3 years ago | 7 min read

Cybersecurity is a hot topic now. If you search on Google about how to protect your website, you may find many buzzwords, IDS, IPS, WAF, DDoS, Proxy, you name it. You may think protecting your website is difficult and expensive and it is worthless to invest in security if your website is not critical.

Cyberattack is more common than you think

A human hacker may not bother sneaking into your website and change the headline of your homepage. But in most cases, your website would be hacked by a bot which constantly guessing your login password.

They can even inject code redirecting your customers to some malicious websites. The frequency of these hacks and the impact on your business are much higher than you think.

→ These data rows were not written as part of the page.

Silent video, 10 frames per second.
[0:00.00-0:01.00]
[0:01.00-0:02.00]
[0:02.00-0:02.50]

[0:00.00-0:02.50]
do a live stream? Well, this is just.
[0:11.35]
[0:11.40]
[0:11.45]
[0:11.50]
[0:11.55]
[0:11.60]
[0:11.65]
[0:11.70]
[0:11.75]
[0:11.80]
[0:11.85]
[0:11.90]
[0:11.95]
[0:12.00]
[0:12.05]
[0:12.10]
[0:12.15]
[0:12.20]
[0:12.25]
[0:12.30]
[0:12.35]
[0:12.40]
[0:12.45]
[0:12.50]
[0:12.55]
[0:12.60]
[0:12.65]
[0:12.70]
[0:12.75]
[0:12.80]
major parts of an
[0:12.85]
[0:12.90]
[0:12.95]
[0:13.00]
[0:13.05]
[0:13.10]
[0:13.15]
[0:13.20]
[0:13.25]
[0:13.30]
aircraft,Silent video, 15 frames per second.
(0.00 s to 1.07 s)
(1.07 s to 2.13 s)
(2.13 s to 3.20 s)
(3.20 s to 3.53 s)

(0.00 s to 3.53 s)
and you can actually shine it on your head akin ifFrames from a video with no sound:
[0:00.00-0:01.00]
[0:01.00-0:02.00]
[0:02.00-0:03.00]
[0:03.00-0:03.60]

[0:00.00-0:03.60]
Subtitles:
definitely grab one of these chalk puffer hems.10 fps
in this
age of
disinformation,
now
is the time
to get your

Using Amazon CloudFront to protect your website

Amazon CloudFront is a CDN service which allows us to delivers web content through the AWS network. By doing so, we can lower the traffic to the server as CloudFront will cache the content. We can also hide the webserver and prevent it from direct attack.

We don’t have to place the server in AWS to use CloudFront. In this article, I am going to walk you through on how to set up CloudFront as a reverse proxy to your existing website.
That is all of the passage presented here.